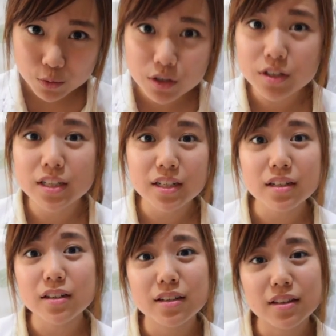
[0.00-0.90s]

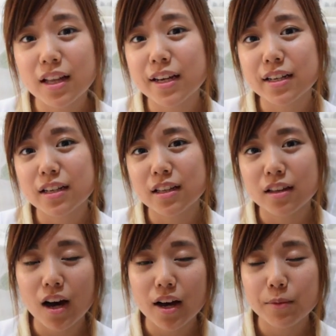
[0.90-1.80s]
working like in
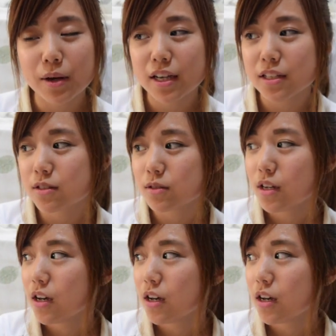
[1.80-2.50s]
the highways.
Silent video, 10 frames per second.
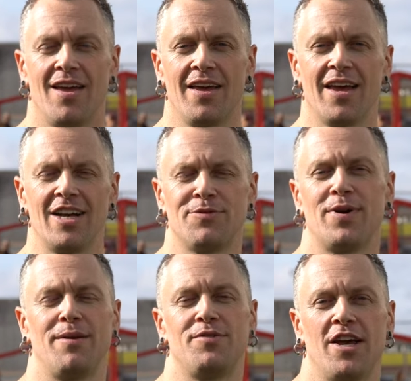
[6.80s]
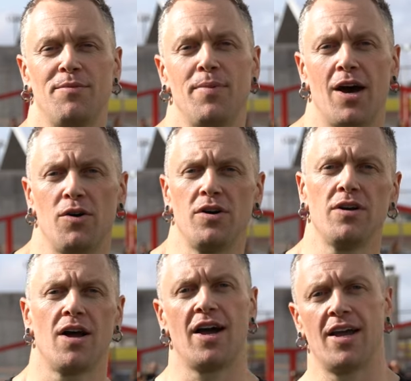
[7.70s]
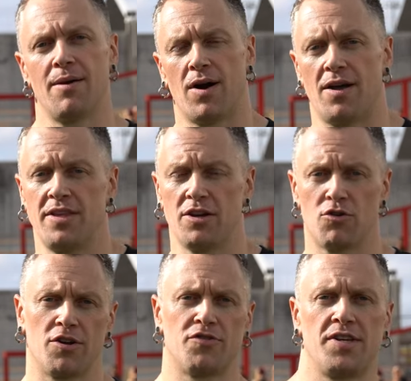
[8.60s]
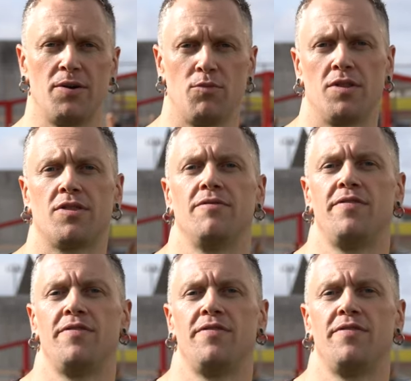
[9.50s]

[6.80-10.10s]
Hey guys, my name is Ed Bauer. I am on the CrossFit team with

== == ==

No image belongs in the copy. Transcribe the full listing verbatim.

Solution to this exercise:
[0.00-0.90s]

[0.90-1.80s]
working like in
[1.80-2.50s]
the highways.
Silent video, 10 frames per second.
[6.80s]
[7.70s]
[8.60s]
[9.50s]

[6.80-10.10s]
Hey guys, my name is Ed Bauer. I am on the CrossFit team with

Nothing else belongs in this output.